--- SOURCE MATERIAL ---

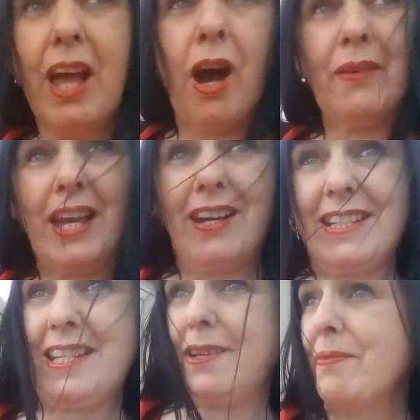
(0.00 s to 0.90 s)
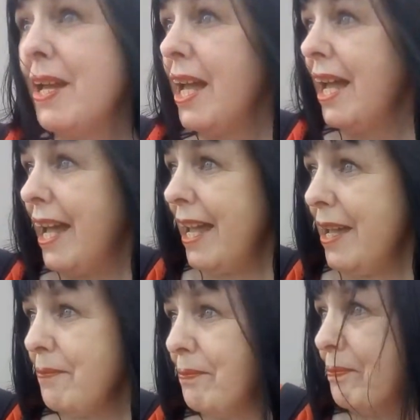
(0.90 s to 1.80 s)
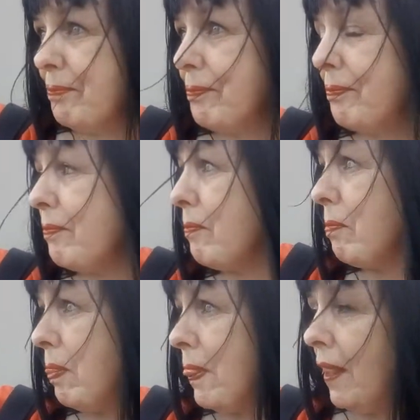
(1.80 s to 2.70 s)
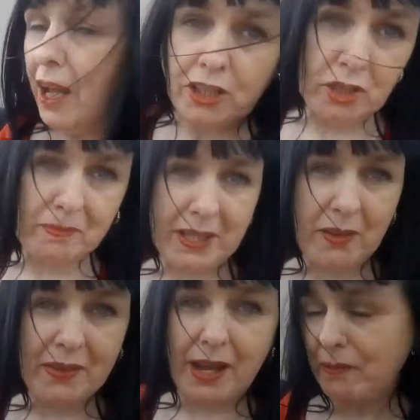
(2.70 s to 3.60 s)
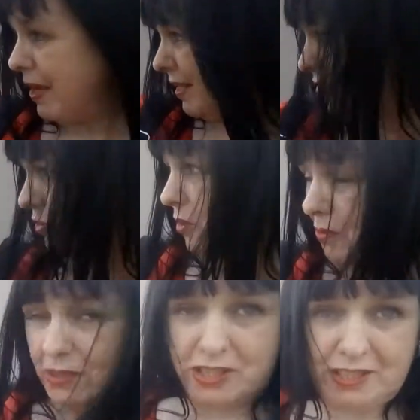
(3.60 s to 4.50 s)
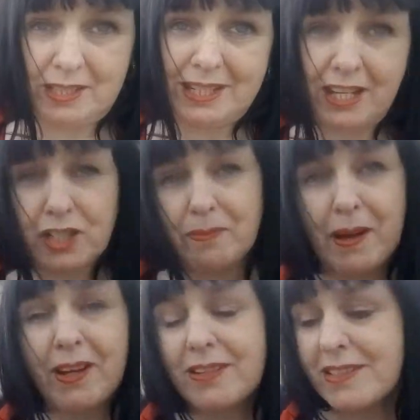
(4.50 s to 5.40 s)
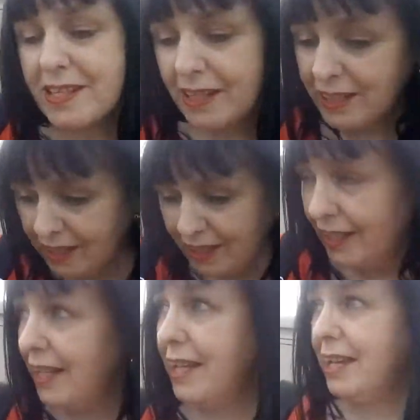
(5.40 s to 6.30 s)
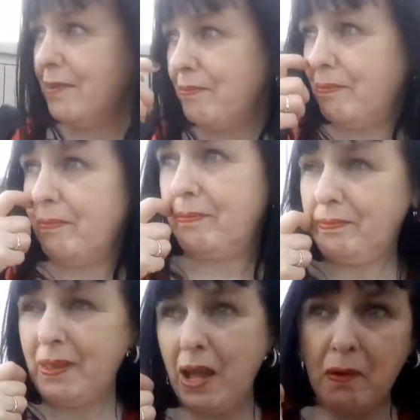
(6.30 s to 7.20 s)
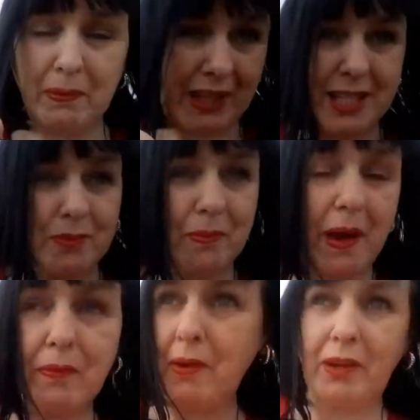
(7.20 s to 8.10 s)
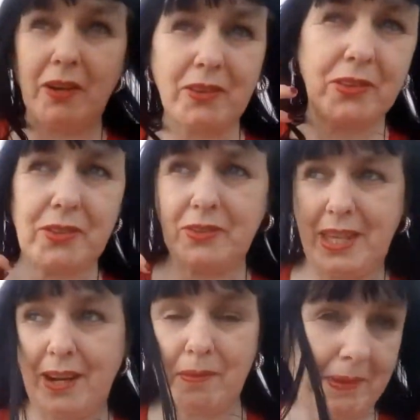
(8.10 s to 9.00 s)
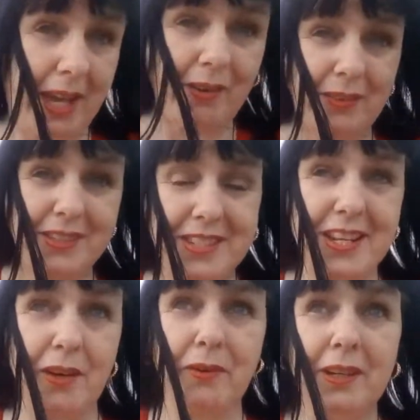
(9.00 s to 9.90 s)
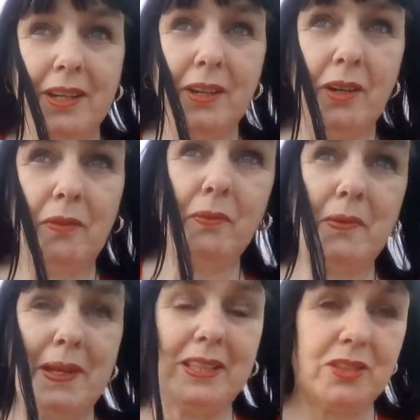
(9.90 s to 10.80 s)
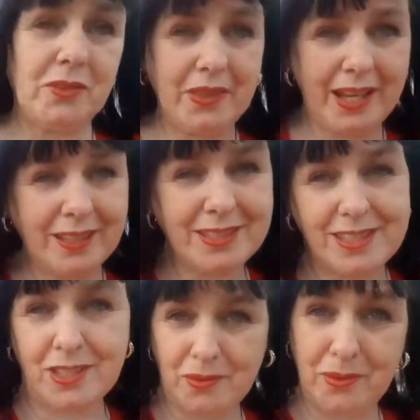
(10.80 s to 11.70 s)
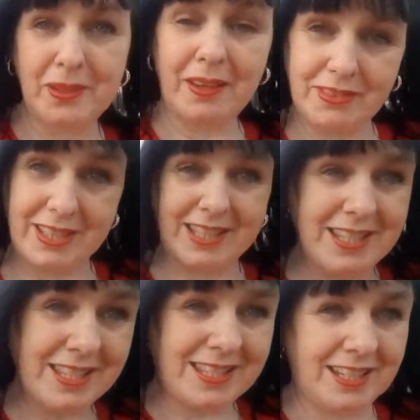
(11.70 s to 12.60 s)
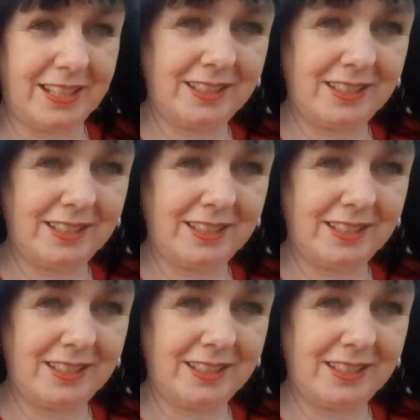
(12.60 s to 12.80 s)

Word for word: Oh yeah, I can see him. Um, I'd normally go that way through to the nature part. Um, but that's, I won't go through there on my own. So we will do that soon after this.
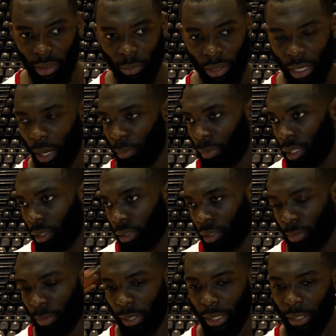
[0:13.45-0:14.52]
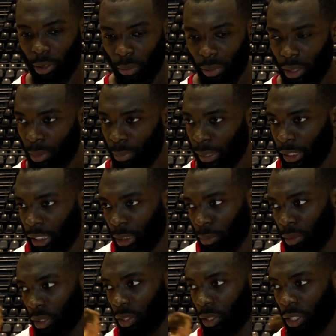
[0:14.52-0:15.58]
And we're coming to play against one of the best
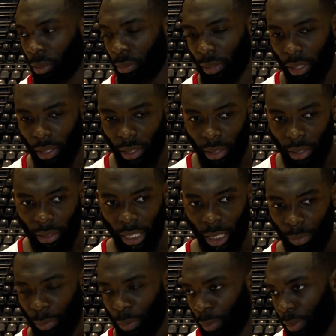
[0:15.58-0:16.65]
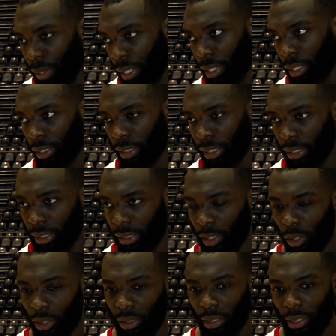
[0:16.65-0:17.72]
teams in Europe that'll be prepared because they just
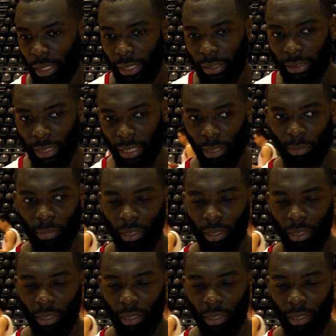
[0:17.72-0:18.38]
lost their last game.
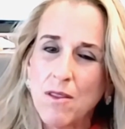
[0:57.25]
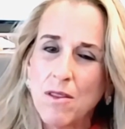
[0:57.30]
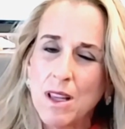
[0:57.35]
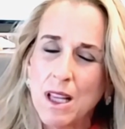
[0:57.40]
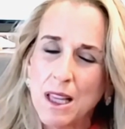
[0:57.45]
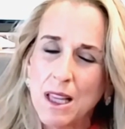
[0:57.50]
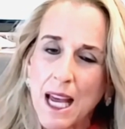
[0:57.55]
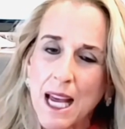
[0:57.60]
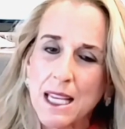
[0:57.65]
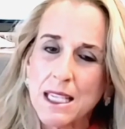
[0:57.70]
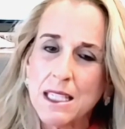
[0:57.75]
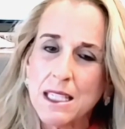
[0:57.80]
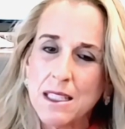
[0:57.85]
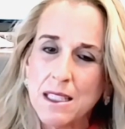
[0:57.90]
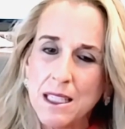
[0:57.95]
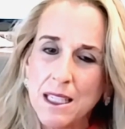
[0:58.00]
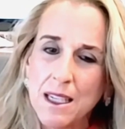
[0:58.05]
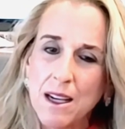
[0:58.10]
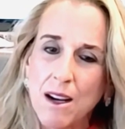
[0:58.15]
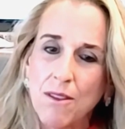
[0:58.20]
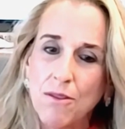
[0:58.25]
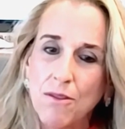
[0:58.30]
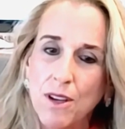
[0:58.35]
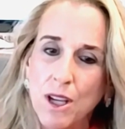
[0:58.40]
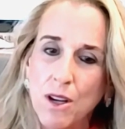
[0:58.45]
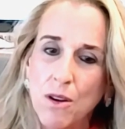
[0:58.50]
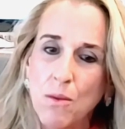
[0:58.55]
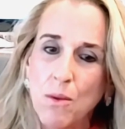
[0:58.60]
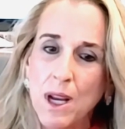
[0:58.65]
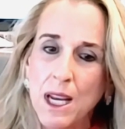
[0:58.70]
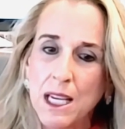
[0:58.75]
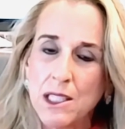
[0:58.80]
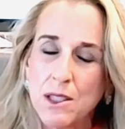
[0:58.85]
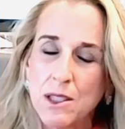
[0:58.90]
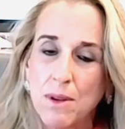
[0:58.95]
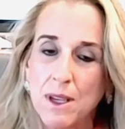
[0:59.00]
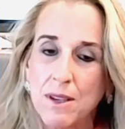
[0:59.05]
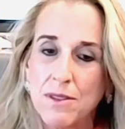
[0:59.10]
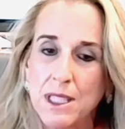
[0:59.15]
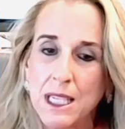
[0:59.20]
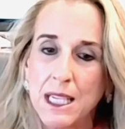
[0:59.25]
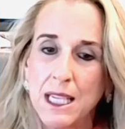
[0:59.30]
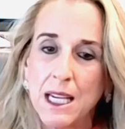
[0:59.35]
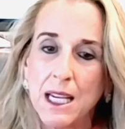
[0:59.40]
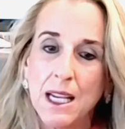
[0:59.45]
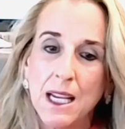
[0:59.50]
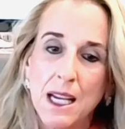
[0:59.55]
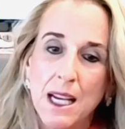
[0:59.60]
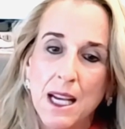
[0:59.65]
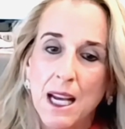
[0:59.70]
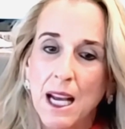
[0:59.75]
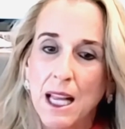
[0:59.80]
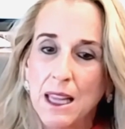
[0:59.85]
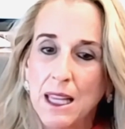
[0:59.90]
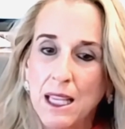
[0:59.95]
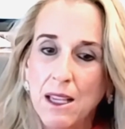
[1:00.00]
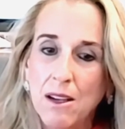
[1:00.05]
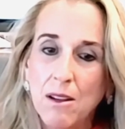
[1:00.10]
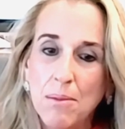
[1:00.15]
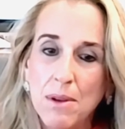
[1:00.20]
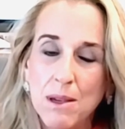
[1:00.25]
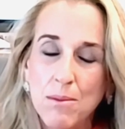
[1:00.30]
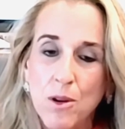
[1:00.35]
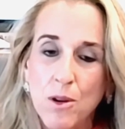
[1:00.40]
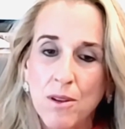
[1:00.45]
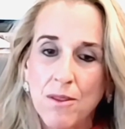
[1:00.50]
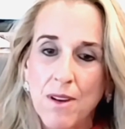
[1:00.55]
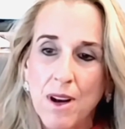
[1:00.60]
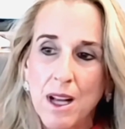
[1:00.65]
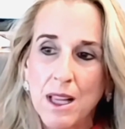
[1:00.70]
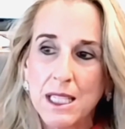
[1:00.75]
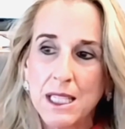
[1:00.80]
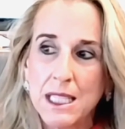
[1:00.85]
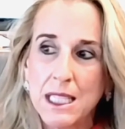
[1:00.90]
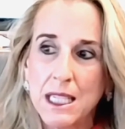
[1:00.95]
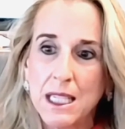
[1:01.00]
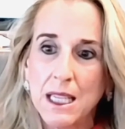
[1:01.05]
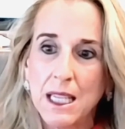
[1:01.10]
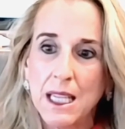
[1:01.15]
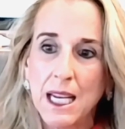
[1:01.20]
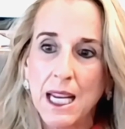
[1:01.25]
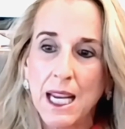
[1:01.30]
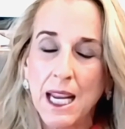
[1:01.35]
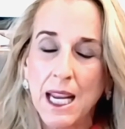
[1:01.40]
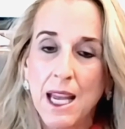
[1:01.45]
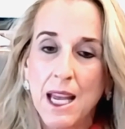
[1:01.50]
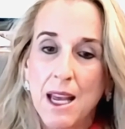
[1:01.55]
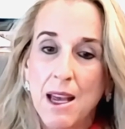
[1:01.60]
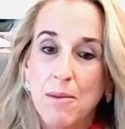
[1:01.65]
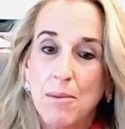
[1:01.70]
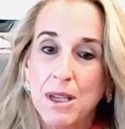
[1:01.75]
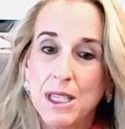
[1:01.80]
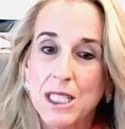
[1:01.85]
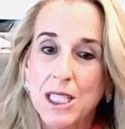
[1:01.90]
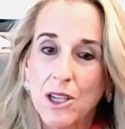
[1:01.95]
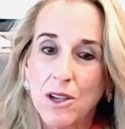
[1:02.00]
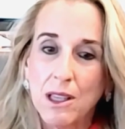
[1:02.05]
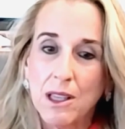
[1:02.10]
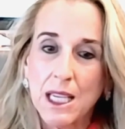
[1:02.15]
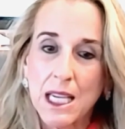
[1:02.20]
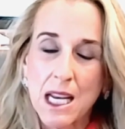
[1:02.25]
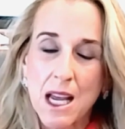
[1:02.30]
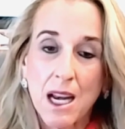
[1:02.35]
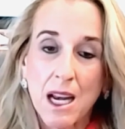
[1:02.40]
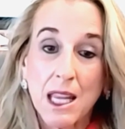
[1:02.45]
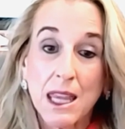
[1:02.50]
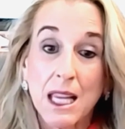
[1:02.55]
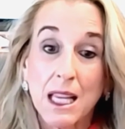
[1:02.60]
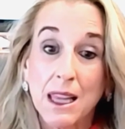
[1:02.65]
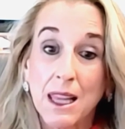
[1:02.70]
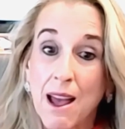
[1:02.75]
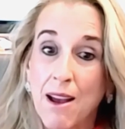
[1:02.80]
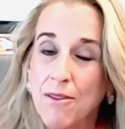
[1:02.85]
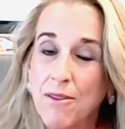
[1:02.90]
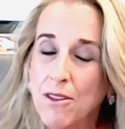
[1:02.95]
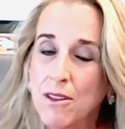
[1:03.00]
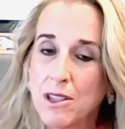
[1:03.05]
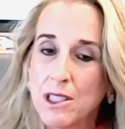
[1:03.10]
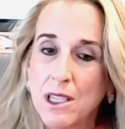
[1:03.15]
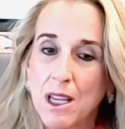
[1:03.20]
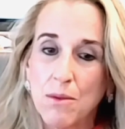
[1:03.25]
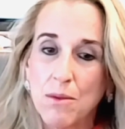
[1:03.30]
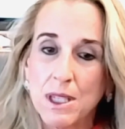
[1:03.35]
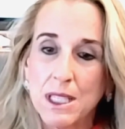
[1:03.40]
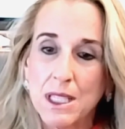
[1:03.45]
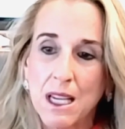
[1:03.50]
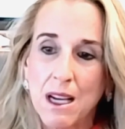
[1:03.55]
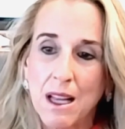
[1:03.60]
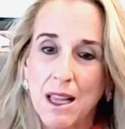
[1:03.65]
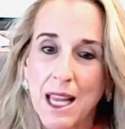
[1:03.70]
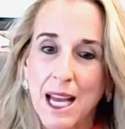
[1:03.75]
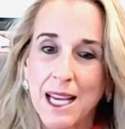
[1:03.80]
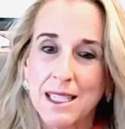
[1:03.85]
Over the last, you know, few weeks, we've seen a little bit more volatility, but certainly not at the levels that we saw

---

* WORK REQUEST: The answer should contain only the lines from the start of the records above through the line with "[0:15.58-0:16.65]", copied exactly, and no pictures.

* YOUR RESPONSE:
(0.00 s to 0.90 s)
(0.90 s to 1.80 s)
(1.80 s to 2.70 s)
(2.70 s to 3.60 s)
(3.60 s to 4.50 s)
(4.50 s to 5.40 s)
(5.40 s to 6.30 s)
(6.30 s to 7.20 s)
(7.20 s to 8.10 s)
(8.10 s to 9.00 s)
(9.00 s to 9.90 s)
(9.90 s to 10.80 s)
(10.80 s to 11.70 s)
(11.70 s to 12.60 s)
(12.60 s to 12.80 s)

Word for word: Oh yeah, I can see him. Um, I'd normally go that way through to the nature part. Um, but that's, I won't go through there on my own. So we will do that soon after this.
[0:13.45-0:14.52]
[0:14.52-0:15.58]
And we're coming to play against one of the best
[0:15.58-0:16.65]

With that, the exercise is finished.